The Tree of Knowledge. (Day 244, Year 2)

It is Childhood Cancer Awareness Month. And since I write about cancer for a living and since I talk about cancer all the time and since my daughter is a childhood cancer survivor, one would assume I'd know exactly what to write. 

However, I never know what to say. There is just too much. One thing I think about a lot is the Tree of Knowledge of Good and Evil (of everything!) in the Garden of Eden.  Guided by the devil, Eve and then, Adam, eat that apple and suddenly they know everything.  Eden is no longer Eden. It is a place where eyes are open and suddenly, the burden of knowledge weighs everything on human kind. 

Childhood cancer is evil and the moment that apple was handed to me, I had no choice but to know everything--it was the only way I could try to save my child. 

And once you know the things I know, you cannot ever forget. 

The knowledge keeps me up more nights than I like to admit--especially 15 years later.
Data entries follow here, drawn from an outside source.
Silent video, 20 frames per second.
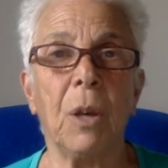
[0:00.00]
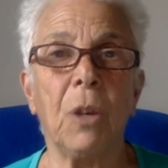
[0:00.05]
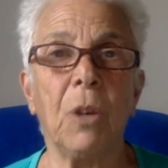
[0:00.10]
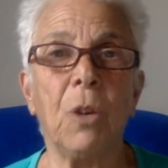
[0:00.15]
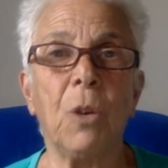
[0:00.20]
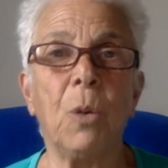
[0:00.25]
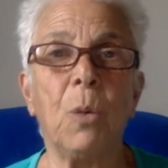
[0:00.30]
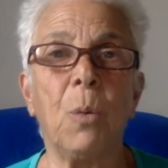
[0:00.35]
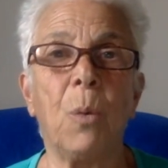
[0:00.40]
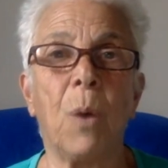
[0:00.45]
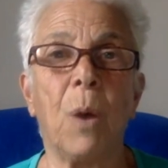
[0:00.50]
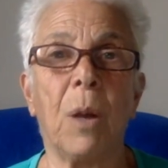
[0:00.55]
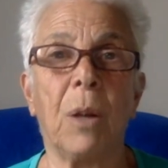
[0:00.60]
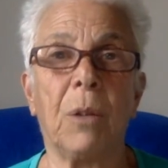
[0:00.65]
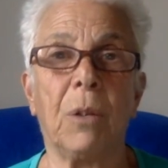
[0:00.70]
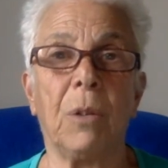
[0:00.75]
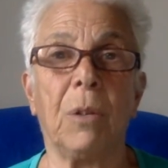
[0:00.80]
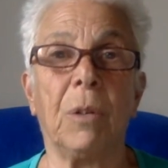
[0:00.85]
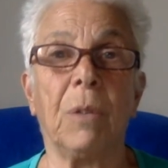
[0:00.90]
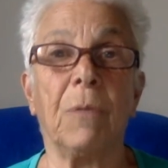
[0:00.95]
You want
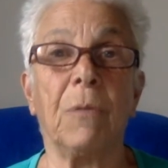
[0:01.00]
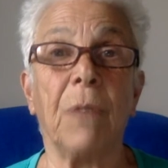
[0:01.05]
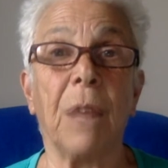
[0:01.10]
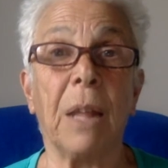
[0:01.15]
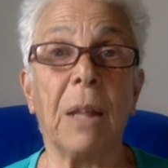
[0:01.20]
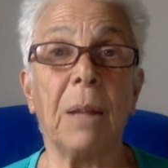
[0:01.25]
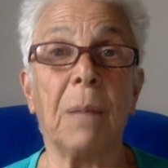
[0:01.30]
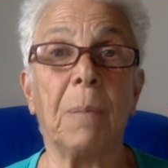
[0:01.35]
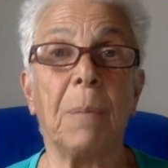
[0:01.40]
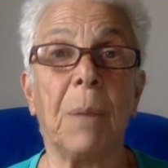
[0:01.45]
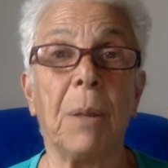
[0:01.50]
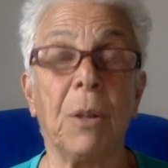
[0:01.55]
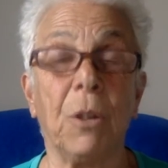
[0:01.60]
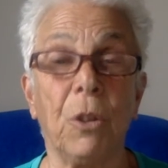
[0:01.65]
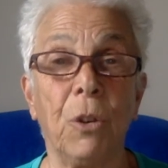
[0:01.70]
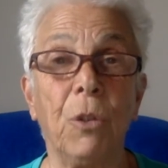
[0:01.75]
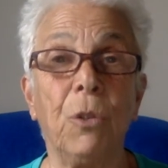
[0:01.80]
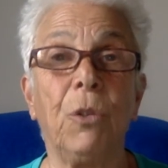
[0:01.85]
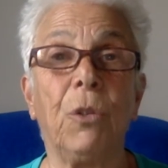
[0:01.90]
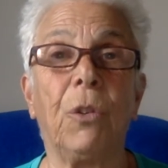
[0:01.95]
to develop and
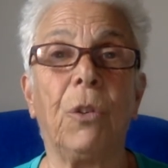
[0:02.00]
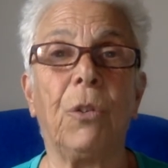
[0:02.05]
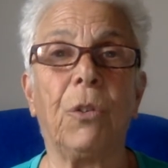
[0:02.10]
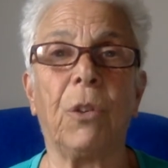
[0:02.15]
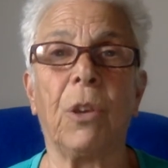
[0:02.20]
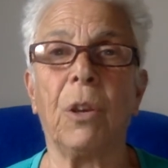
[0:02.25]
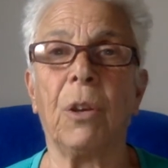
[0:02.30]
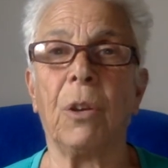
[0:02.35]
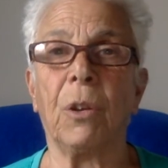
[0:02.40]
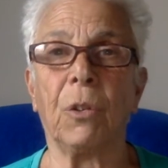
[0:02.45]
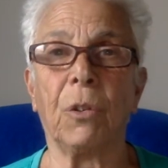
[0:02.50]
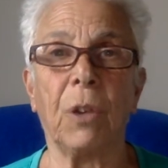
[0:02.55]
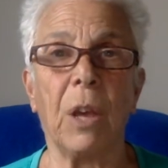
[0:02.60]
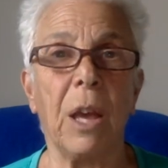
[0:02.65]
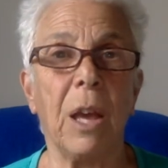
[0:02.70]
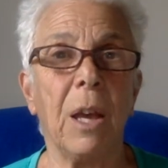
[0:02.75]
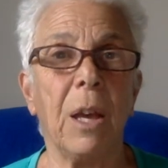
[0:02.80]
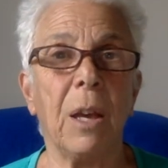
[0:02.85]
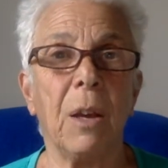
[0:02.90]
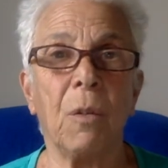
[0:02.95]
use the skills
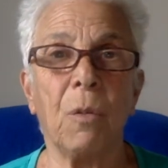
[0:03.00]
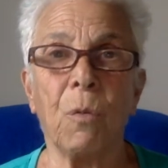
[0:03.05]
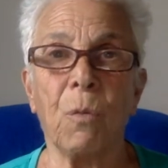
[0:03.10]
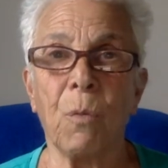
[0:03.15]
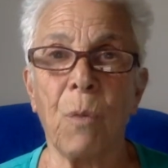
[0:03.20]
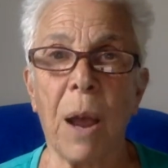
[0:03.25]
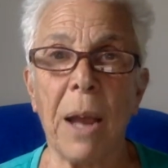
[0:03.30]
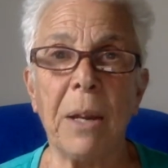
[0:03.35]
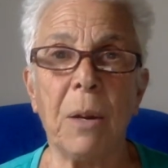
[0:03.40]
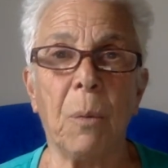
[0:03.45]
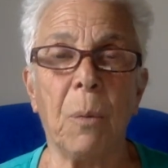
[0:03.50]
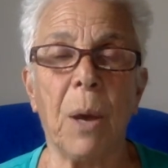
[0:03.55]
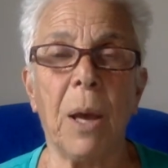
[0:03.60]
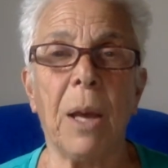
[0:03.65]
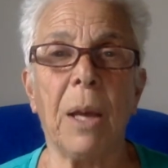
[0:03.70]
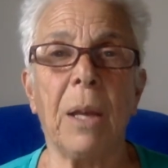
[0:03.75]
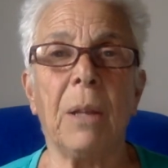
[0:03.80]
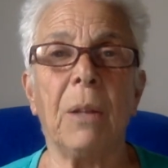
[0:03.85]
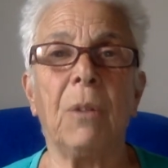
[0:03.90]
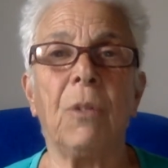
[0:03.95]
right
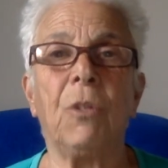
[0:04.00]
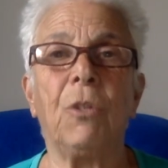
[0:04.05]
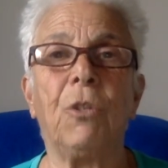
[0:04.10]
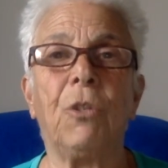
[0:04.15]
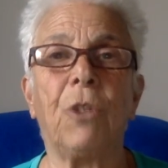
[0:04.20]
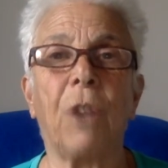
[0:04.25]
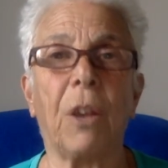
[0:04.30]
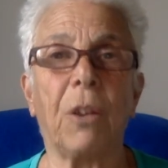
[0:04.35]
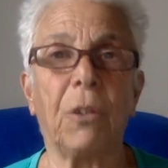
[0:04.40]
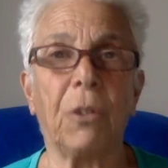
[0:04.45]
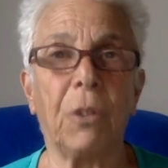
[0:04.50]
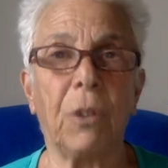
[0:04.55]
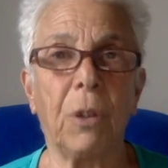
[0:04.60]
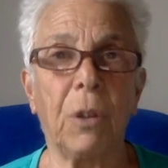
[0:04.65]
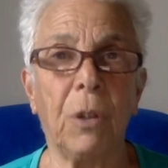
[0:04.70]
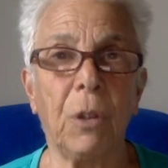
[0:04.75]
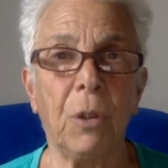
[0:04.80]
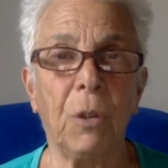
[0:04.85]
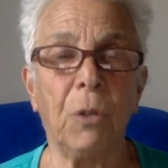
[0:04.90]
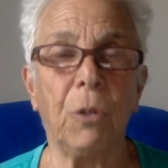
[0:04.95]
away. Just
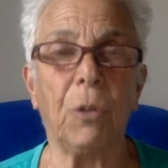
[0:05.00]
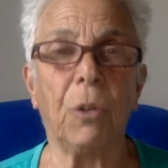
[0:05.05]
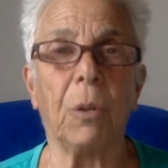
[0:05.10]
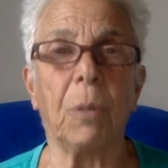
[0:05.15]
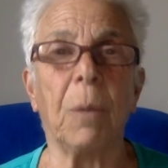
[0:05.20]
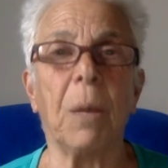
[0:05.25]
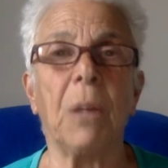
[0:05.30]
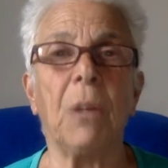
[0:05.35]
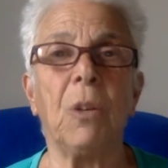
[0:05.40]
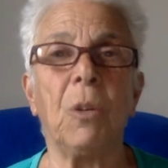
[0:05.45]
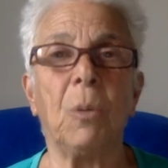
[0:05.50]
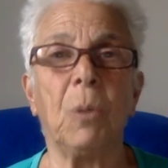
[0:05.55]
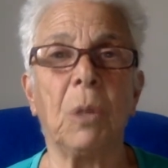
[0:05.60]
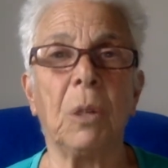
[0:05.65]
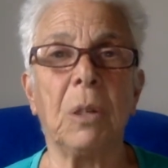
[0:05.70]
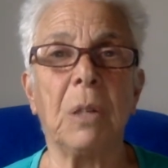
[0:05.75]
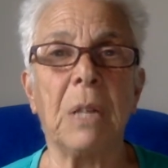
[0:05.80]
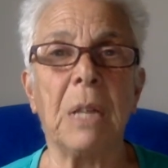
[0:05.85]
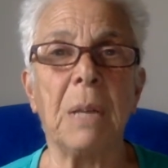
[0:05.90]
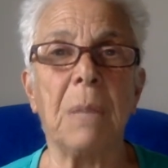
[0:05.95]
use them, and you will
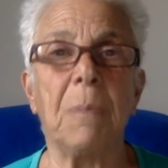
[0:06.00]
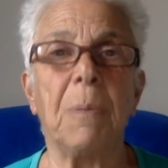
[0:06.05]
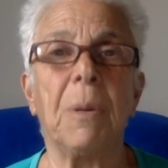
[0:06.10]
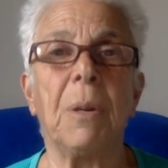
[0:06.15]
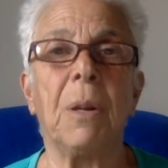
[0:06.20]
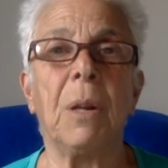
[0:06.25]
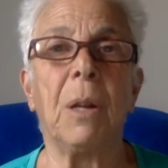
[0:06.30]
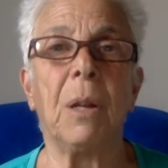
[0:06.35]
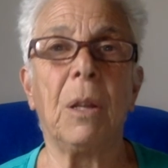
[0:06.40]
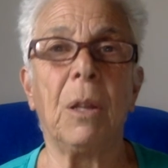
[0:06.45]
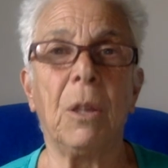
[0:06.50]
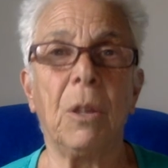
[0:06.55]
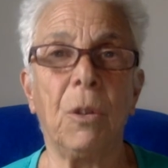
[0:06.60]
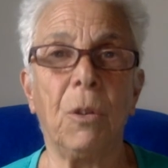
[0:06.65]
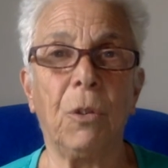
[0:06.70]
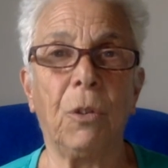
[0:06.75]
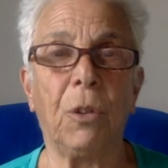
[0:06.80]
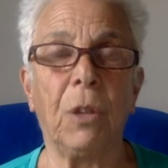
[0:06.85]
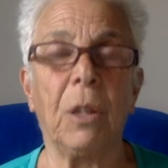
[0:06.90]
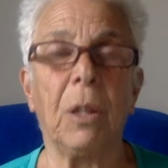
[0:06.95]
deepen
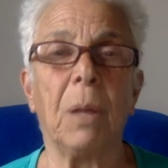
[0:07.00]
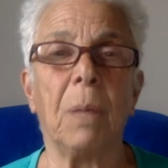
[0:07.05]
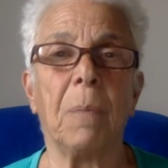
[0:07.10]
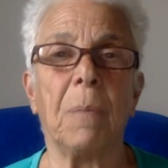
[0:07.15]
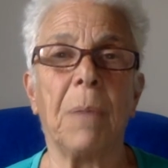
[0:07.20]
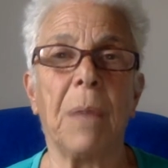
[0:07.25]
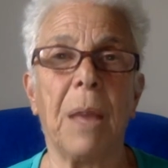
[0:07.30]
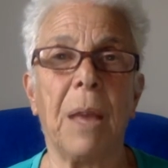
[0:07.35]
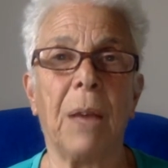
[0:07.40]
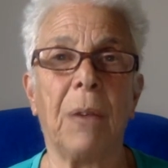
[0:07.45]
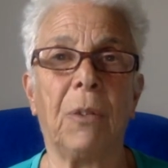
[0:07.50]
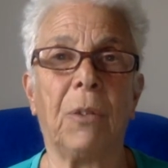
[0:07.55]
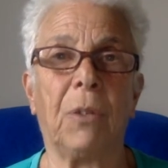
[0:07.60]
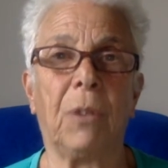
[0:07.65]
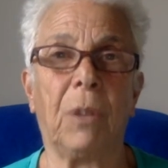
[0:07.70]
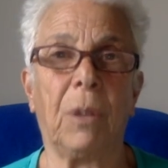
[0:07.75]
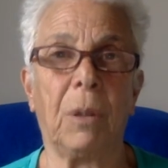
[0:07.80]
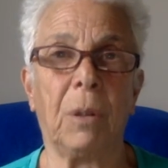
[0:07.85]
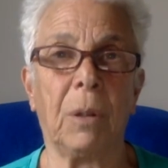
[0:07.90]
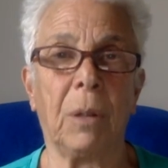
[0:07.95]
using them as
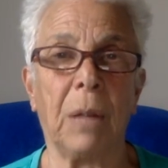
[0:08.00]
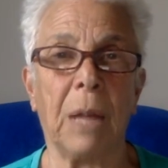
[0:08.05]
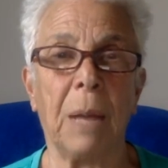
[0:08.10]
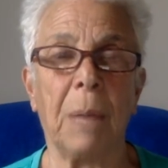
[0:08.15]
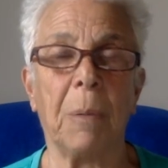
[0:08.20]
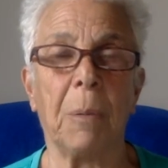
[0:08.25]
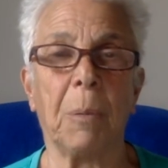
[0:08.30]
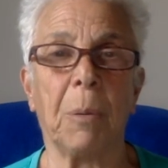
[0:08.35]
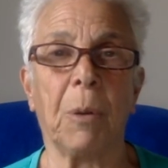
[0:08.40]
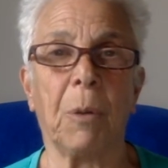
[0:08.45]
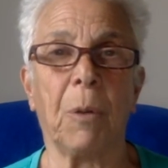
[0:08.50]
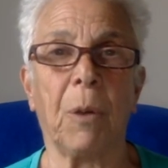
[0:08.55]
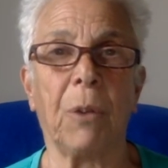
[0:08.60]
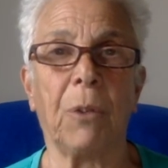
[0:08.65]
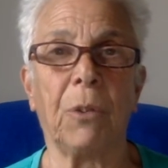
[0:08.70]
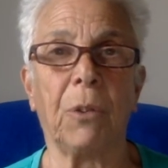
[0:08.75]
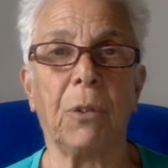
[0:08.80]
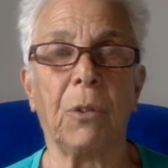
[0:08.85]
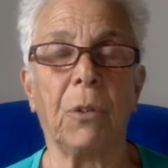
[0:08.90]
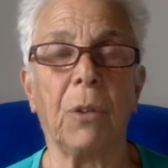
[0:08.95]
the labor
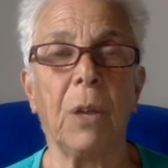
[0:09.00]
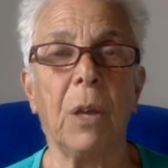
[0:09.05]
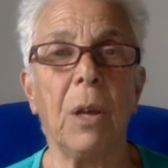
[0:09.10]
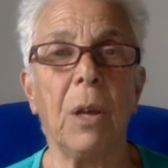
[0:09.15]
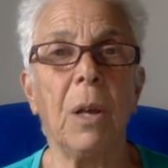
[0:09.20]
progresses.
I worry constantly about my daughter. I worry about my friends' sons and daughters. I worry about children I don't know but I've read about. I worry about the children not yet diagnosed. I worry for the future grandchildren I may or may not have. I worry and I worry and I worry because I know exactly what childhood cancer is: it is cruel and unrelenting and it is the leading cause of death by disease in children in the United States.  

Children that survive are 95% more likely versus their peers without a past cancer diagnosis to experience a significant long term side effect by the time they are 45 years old. 

I know think any amount of time or therapy or prayer will take this worry away, because I know in bones and my heart and my brain and my blood exactly what childhood cancer is--it is not simply the out of control growth of mutated cells. 

Childhood cancer is evil and without mercy. 

And as many ways as I can describe childhood cancer; as many times as I share how it has moved and changed my life and how it has marked the lives of my children, I can never ever do it justice. 

The knowledge childhood cancer gave us isn't something I'd wish on any other parent.

So, this month, when the world Goes Gold and talks about awareness, my prayer is someday our awareness is of a set of diseases that have been cured and eradicated--stopped before they can require intervention--wiped off the planet. I pray that someday no one knows what our family knows.